§ **Data entries**:
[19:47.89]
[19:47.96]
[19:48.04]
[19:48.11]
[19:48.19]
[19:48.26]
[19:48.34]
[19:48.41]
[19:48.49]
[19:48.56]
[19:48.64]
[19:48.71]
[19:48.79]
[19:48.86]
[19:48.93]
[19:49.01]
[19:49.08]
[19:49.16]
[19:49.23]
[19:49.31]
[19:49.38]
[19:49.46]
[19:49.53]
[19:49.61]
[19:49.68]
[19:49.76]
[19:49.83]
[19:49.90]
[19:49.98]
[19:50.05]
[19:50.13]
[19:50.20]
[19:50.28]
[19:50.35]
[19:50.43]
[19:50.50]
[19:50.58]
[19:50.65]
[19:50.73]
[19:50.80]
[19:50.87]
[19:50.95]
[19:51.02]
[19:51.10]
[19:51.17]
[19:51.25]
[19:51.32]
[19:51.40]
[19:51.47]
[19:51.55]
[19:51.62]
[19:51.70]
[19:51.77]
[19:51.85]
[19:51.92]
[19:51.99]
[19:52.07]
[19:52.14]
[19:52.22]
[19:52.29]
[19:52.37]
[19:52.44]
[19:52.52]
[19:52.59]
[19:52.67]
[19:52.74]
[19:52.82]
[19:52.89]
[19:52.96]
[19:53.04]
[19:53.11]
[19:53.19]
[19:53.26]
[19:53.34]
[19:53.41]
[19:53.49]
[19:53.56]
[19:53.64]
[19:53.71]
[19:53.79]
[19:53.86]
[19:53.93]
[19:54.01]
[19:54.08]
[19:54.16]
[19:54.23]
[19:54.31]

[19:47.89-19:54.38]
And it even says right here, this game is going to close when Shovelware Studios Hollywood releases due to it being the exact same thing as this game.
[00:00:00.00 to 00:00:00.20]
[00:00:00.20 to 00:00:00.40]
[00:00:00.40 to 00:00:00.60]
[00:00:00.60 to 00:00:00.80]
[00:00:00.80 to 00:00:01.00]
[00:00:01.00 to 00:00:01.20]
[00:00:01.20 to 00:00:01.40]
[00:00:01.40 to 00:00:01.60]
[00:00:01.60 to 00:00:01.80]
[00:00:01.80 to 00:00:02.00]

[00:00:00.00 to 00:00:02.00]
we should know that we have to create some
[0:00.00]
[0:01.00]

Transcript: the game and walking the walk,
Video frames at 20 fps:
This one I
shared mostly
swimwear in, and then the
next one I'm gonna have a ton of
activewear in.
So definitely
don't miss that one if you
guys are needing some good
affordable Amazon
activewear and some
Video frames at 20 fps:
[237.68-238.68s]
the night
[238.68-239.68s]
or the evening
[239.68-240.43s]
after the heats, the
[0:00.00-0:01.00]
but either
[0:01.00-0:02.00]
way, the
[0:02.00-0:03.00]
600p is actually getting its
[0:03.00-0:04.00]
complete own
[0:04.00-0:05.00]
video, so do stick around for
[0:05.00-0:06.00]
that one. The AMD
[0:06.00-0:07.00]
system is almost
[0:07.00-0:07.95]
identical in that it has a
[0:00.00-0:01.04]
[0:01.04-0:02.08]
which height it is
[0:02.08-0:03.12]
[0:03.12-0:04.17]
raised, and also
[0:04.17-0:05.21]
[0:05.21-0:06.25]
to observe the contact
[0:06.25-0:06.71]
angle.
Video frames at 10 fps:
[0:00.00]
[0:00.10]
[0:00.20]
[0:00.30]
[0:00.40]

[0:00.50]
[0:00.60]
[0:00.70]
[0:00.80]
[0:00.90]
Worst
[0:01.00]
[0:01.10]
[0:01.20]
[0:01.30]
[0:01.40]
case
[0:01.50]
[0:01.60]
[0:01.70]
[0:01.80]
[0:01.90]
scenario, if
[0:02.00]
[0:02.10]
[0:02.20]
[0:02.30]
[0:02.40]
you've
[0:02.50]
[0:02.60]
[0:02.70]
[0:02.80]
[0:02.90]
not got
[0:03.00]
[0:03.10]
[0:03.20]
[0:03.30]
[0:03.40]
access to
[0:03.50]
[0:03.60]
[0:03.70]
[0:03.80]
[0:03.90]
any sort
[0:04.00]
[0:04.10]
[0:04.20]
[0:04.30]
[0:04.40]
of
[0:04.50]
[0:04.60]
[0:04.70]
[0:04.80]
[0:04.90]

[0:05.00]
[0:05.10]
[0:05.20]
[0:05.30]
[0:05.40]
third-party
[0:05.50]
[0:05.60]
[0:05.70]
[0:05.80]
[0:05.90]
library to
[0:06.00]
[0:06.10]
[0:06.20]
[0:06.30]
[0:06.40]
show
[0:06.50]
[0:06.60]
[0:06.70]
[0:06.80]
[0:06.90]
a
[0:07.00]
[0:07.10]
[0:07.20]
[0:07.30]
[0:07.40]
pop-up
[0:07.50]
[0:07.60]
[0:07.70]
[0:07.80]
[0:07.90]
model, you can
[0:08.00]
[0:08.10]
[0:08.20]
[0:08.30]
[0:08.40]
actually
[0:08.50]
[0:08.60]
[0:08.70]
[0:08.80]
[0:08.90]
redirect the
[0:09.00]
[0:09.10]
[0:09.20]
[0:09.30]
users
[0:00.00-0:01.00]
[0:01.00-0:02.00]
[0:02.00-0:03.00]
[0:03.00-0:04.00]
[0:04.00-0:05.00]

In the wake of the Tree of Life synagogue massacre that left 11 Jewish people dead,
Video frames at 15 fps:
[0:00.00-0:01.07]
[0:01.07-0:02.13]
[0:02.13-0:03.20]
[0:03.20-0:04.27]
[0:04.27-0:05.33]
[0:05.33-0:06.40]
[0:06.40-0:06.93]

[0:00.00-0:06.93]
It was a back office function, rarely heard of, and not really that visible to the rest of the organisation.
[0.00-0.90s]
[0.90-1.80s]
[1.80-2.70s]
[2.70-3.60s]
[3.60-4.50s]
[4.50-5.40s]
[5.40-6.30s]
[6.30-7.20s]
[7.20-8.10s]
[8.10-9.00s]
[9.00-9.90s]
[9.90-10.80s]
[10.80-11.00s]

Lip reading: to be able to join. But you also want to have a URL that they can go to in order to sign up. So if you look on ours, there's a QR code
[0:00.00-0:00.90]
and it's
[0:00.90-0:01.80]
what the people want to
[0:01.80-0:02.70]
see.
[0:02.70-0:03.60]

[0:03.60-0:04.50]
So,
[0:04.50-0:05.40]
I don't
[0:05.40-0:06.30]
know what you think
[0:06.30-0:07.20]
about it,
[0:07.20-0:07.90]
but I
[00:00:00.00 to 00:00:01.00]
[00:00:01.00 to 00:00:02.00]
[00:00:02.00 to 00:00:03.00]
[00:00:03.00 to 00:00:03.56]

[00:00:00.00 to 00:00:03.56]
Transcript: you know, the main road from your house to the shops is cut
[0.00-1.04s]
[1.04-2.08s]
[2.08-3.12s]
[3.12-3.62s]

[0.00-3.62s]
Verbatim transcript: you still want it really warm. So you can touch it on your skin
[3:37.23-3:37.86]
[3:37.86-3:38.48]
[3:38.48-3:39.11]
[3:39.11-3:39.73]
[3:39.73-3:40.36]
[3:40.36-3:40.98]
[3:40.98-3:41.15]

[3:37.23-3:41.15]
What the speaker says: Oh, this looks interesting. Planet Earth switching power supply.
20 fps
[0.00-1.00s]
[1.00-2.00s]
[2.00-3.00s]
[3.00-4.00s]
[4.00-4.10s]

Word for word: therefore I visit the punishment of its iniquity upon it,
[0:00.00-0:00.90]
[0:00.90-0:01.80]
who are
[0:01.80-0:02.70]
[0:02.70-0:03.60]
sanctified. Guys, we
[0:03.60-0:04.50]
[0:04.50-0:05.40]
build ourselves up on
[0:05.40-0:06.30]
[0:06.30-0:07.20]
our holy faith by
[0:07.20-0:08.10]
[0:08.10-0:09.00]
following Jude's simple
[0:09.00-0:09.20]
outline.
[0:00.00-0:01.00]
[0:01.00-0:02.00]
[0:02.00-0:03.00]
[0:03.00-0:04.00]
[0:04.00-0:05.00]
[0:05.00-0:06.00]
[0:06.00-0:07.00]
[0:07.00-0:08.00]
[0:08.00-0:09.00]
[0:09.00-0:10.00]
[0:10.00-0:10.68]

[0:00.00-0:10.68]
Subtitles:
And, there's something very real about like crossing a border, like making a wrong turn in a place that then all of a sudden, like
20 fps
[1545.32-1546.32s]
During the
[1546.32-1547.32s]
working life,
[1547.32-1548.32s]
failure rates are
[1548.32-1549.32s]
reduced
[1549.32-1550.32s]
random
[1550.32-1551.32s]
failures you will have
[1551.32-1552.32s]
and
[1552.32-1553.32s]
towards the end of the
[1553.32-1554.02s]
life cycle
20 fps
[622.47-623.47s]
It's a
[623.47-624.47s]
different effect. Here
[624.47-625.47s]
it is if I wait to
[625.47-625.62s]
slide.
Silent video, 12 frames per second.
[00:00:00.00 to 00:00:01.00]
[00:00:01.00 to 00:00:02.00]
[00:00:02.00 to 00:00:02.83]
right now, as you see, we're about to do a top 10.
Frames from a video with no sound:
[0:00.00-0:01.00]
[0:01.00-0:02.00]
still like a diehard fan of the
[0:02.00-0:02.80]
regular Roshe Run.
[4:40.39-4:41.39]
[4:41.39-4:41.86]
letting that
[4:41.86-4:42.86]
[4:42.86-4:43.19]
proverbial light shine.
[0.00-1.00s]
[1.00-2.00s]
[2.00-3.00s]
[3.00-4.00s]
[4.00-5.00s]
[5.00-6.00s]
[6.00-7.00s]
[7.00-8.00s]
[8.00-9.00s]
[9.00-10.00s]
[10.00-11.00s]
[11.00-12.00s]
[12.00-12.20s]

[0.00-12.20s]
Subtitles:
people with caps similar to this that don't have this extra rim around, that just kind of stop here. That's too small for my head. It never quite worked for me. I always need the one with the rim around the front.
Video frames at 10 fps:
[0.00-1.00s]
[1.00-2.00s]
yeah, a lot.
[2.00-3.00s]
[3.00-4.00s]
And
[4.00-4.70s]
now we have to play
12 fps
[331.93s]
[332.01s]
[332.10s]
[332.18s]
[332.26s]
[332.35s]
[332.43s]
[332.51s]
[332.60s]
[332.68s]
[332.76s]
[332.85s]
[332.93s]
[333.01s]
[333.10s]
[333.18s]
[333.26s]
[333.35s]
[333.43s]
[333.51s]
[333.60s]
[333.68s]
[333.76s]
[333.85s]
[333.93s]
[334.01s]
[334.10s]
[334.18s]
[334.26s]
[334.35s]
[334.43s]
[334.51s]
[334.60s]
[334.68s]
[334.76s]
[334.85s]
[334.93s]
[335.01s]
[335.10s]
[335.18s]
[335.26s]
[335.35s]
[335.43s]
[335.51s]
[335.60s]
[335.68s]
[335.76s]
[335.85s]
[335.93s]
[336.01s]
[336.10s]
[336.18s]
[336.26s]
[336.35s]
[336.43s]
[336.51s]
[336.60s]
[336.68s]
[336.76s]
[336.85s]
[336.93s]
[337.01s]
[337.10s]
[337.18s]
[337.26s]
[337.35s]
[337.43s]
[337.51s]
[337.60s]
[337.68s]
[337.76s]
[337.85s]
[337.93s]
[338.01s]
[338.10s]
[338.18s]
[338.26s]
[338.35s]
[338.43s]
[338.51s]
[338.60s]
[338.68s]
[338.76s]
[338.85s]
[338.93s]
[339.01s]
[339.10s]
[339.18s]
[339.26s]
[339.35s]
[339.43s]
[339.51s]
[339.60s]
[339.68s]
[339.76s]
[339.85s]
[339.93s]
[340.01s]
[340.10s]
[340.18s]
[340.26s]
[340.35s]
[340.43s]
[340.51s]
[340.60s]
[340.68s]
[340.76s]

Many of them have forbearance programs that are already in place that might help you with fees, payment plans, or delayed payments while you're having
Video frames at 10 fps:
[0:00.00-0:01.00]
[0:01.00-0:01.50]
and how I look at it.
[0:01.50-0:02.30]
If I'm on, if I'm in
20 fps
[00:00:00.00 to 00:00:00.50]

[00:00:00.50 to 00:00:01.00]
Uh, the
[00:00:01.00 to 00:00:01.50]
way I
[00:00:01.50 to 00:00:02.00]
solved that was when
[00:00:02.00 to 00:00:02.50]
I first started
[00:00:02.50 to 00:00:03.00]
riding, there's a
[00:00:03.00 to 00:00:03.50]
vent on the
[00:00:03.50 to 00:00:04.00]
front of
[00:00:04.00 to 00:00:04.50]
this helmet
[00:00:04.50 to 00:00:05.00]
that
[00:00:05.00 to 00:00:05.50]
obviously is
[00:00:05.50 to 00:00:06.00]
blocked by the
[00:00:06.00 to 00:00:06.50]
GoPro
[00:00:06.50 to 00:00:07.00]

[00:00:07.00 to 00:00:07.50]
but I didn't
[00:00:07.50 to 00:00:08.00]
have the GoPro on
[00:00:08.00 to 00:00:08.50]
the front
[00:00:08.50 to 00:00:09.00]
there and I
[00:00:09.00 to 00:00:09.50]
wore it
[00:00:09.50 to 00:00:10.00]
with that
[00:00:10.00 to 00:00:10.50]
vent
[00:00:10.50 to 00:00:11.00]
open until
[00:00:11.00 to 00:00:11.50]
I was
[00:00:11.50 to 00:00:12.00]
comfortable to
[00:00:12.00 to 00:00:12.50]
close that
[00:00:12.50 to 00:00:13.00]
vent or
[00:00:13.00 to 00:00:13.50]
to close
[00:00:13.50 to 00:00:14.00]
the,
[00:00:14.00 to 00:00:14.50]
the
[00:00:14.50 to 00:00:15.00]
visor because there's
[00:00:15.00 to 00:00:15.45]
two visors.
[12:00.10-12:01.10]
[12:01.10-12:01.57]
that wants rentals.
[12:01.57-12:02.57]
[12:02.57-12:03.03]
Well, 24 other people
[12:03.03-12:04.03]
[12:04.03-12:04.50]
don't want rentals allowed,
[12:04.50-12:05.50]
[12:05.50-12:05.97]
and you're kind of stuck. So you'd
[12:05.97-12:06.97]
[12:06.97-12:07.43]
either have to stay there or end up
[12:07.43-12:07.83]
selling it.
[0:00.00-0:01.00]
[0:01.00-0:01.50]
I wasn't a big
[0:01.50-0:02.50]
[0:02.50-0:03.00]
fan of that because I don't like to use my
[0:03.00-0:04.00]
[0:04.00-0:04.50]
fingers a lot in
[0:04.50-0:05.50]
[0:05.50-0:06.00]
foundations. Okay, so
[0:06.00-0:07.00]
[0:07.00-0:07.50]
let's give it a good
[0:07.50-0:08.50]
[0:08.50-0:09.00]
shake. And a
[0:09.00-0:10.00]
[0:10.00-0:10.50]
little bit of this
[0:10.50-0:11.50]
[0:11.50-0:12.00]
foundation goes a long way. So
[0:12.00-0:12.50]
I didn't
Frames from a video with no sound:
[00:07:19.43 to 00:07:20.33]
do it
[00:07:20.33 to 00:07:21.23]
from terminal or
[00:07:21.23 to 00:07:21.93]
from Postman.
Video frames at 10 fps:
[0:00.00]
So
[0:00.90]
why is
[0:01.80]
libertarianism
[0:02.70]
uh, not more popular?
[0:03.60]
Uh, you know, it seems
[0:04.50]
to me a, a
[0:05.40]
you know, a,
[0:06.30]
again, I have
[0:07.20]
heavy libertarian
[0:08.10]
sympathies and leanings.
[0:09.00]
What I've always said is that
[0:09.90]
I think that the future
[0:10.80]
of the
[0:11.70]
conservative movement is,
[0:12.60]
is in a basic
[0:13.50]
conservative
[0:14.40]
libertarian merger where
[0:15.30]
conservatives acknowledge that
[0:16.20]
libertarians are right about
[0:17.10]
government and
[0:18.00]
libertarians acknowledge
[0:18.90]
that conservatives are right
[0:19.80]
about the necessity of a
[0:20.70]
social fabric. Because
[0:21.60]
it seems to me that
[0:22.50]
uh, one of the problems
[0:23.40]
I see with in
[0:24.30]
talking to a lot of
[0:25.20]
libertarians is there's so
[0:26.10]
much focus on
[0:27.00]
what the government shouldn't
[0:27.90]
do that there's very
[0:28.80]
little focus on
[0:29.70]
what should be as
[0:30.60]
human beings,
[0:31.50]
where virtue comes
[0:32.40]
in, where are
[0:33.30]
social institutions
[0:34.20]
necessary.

§ **WHAT IS BEING ASKED**: Above are the records; from them, give again exactly the lines from the one containing "[00:00:03.00 to 00:00:03.56]" through the one containing "[0:07.20-0:08.10]", both included.

§ **REPLY TO THE EXERCISE**:
[00:00:03.00 to 00:00:03.56]

[00:00:00.00 to 00:00:03.56]
Transcript: you know, the main road from your house to the shops is cut
[0.00-1.04s]
[1.04-2.08s]
[2.08-3.12s]
[3.12-3.62s]

[0.00-3.62s]
Verbatim transcript: you still want it really warm. So you can touch it on your skin
[3:37.23-3:37.86]
[3:37.86-3:38.48]
[3:38.48-3:39.11]
[3:39.11-3:39.73]
[3:39.73-3:40.36]
[3:40.36-3:40.98]
[3:40.98-3:41.15]

[3:37.23-3:41.15]
What the speaker says: Oh, this looks interesting. Planet Earth switching power supply.
20 fps
[0.00-1.00s]
[1.00-2.00s]
[2.00-3.00s]
[3.00-4.00s]
[4.00-4.10s]

Word for word: therefore I visit the punishment of its iniquity upon it,
[0:00.00-0:00.90]
[0:00.90-0:01.80]
who are
[0:01.80-0:02.70]
[0:02.70-0:03.60]
sanctified. Guys, we
[0:03.60-0:04.50]
[0:04.50-0:05.40]
build ourselves up on
[0:05.40-0:06.30]
[0:06.30-0:07.20]
our holy faith by
[0:07.20-0:08.10]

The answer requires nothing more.